··· Excerpted records
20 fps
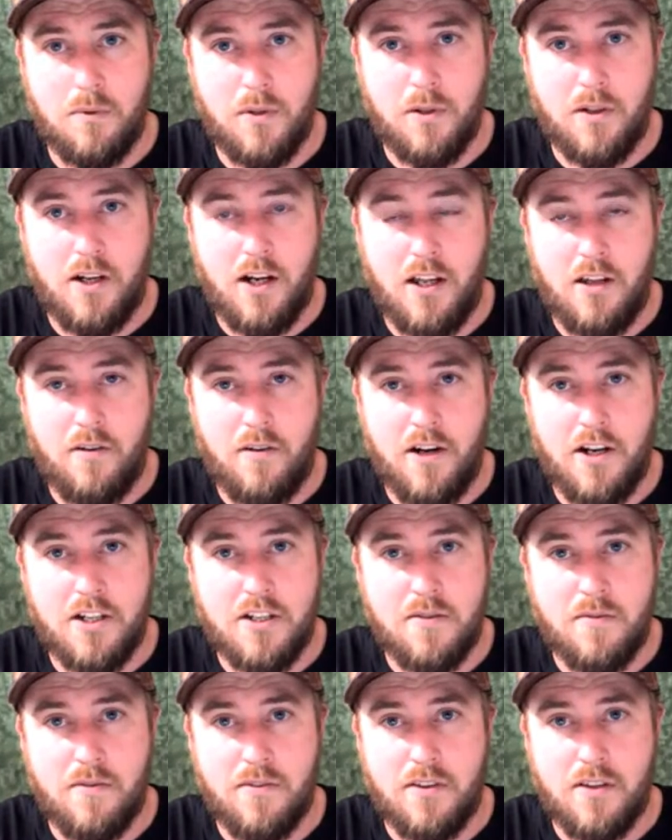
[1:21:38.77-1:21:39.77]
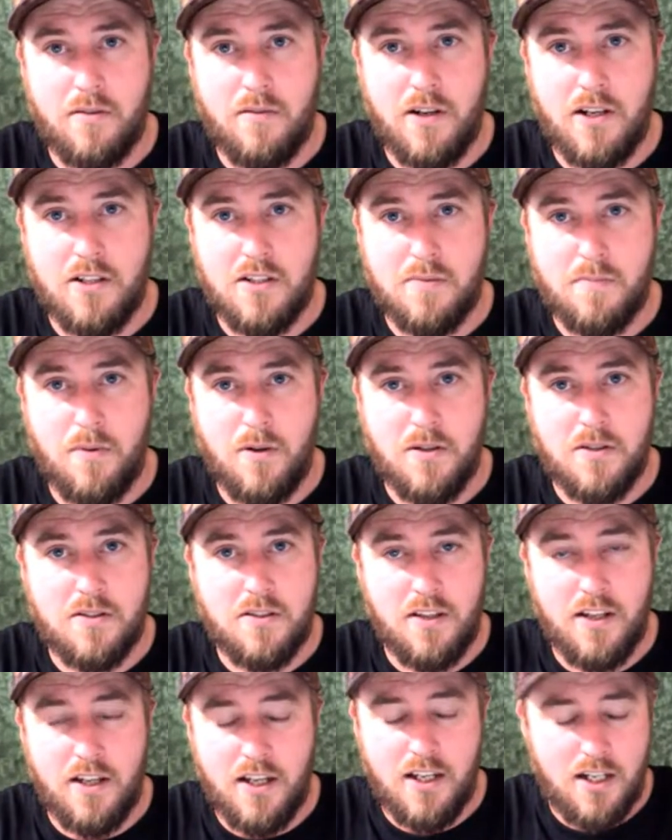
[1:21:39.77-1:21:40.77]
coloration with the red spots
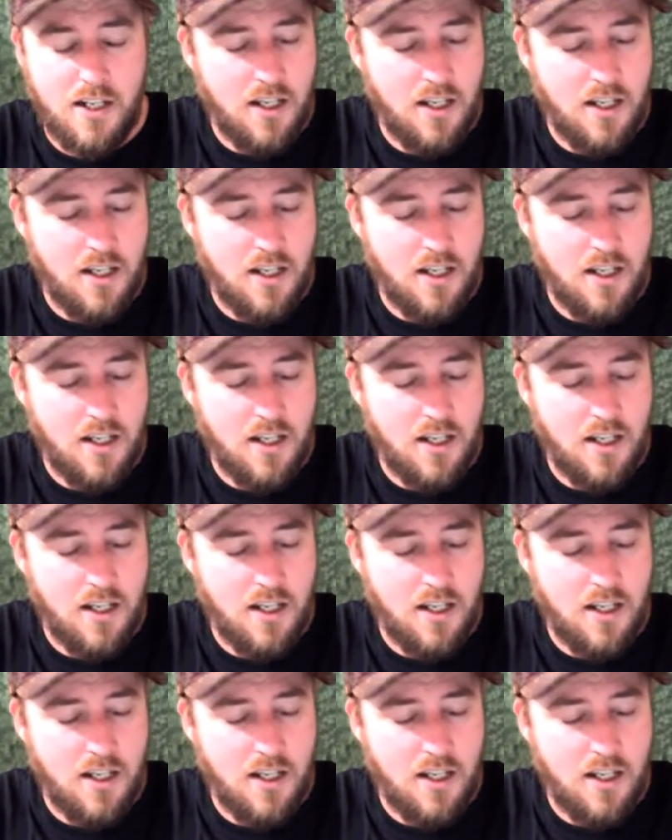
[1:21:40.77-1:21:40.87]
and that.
······
### What is needed
Every line from the one that holds "[1:21:38.77-1:21:39.77]" to the last line of the records above goes into the answer, exactly as written; nothing else does, and no picture does either.

### Exercise response
[1:21:38.77-1:21:39.77]
[1:21:39.77-1:21:40.77]
coloration with the red spots
[1:21:40.77-1:21:40.87]
and that.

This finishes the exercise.